The Southern Miss football team pulled off a remarkable, thrilling come-from-behind Conference USA victory over Louisiana Tech last weekend.
Trailing by 11 points with 1:23 to play in regulation, the finish was about as exciting as could be.
But UAB, the team that the Golden Eagles will host at 6 p.m. Saturday, might say that’s nothing. The Blazers might say that’s the way it’s supposed to be.
Here’s why.
In UAB’s last four games, all of them have been decided by a total of seven points.
And get this: All four games were decided on the final play.
“That's tough, I don't think there is any way around it,” UAB coach Bill Clark said at his weekly press conference. “It is hard on you emotionally. As a coach and as a player you just have to be resilient.”
So, Saturday’s game may be close if recent history is any indication, but for sure it is important.
First, it’s a Conference USA game, and the Golden Eagles (5-2 overall, 3-1 Conference USA) are tied for first place in the West Division with North Texas, although North Texas would win a tiebreaker if they each wound up with one loss at season’s end because it defeated USM on Sept. 30.
Second, UAB (4-3, 2-2) could jump up in the standings with a win over Southern Miss.
And then, there is the bowl picture. A team needs six wins in the regular season to become bowl eligible, although, with 40 bowls, there may be a team or two with only five wins get invited, and that would be based on the teams’ APR (academic standing).
But despite the major implications of Saturday’s game, the powers that be on campus aren’t talking big.
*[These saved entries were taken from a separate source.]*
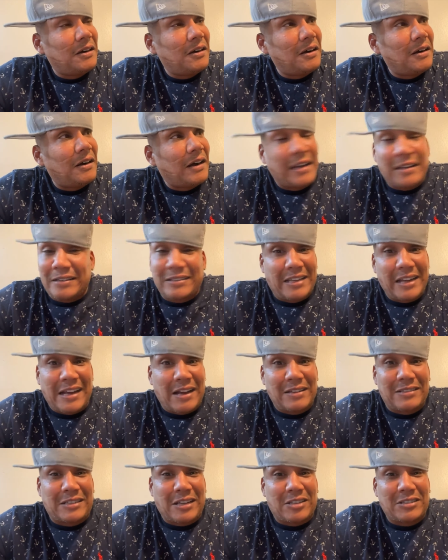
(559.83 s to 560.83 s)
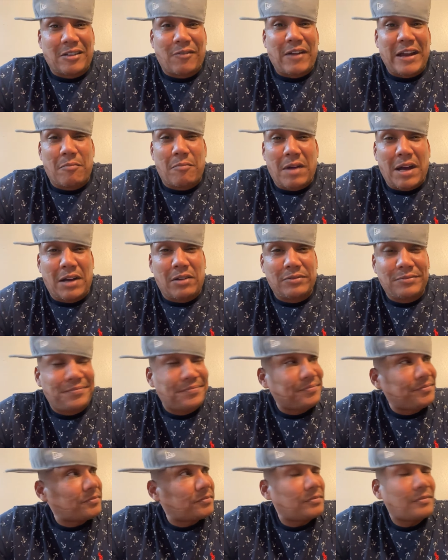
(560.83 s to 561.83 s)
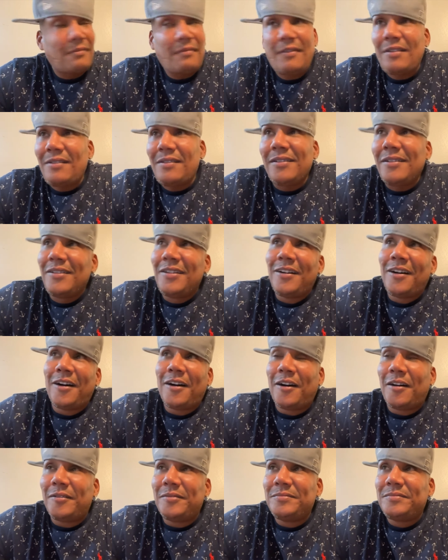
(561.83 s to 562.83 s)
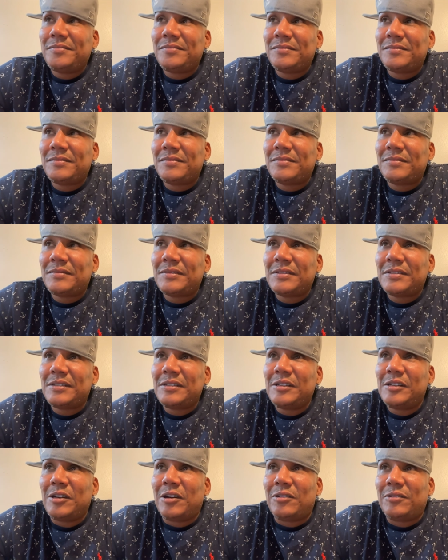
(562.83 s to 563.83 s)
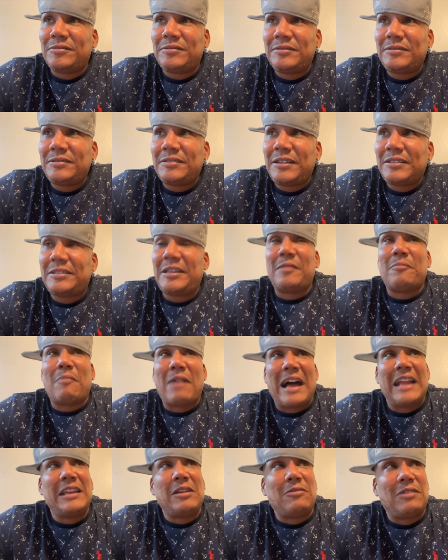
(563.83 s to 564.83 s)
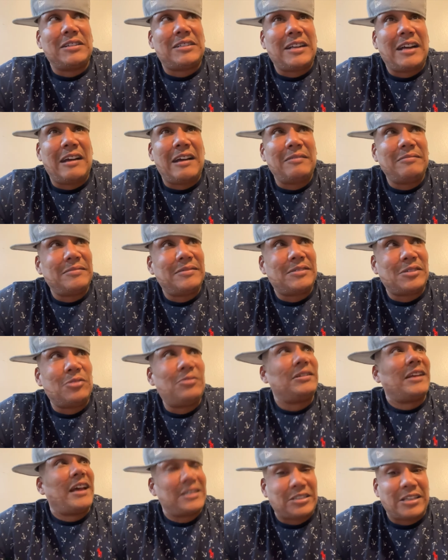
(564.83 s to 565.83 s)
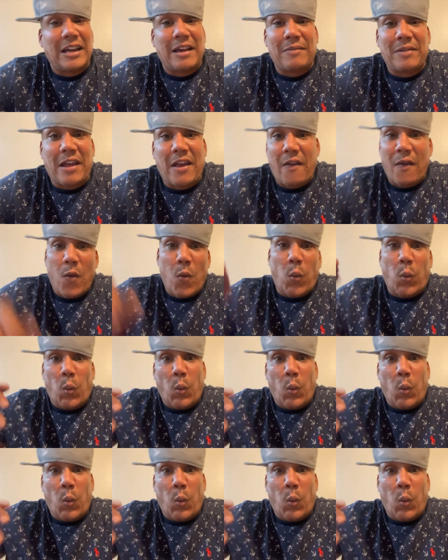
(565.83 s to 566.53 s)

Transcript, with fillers: uh, I don't think I took the right amount. Uh, you know, did Molly one time too. That shit happened.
Matter of fact, they’re trying to downplay the bowl aspect. USM coach Jay Hopson said he hasn’t even talked to the players about a possible bowl berth.
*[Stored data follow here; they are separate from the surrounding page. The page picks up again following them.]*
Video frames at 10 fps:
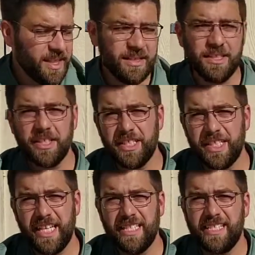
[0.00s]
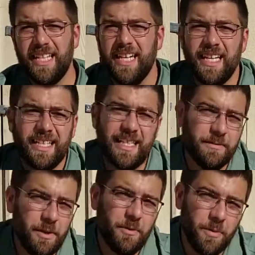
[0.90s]
there's a good chance that it
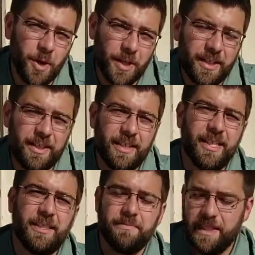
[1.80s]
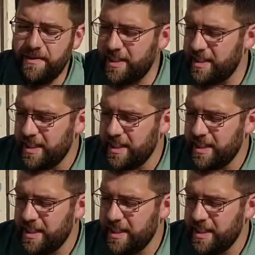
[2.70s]
won't work. Even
“Bottom line is, it’s a new week,” Hopson said. “It’s a new game and it’s a new challenge.”
The challenge for the Eagles will be UAB’s dual-threat quarterback A.J. Erdelly, who has run for nine touchdowns and passed for eight scores this season, a strong running game that is averaging more than 200 yards per game (led by freshman Spencer Brown with 700 yards), a defense that ranks 25th nationally in tackles for loss with 51, and the coaching of Clark.
Clark has, in effect, resurrected the UAB program twice. The first time came in his first season at the school, when he turned a team that was 2-10 in 2013 into one that went 6-6 in his debut season in 2014.
But after that season, UAB shut down the football program. The Blazers did not have a team in 2015 and 2016, then they revived it for this year. Clark stayed at the school and basically started from scratch, signing a number of junior college players to be competitive again.
“You have a lot of junior college players that were able to get in the system for a year and really have that eligibility frozen,” Hopson said. “Therefore, you're in the system and older. They're an older football team. An athletic team that plays hard.”
Southern Miss will respond with either Keon Howard or Kwadra Griggs at quarterback. Howard has played the past three games, all of them wins.
USM will have Ito Smith, who missed the second half of the Tech game, and Tez Parks ready to go at running back and Korey Robertson and Allenzae Staggers are the top two wide receivers.
Defensively, there have been many stars this year for USM, with safety Tarvarius Moore drawing raves from Hopson for his play against Louisiana Tech.
Saturday’s game has been designated at a blackout game, with the school asking fans to wear black clothing.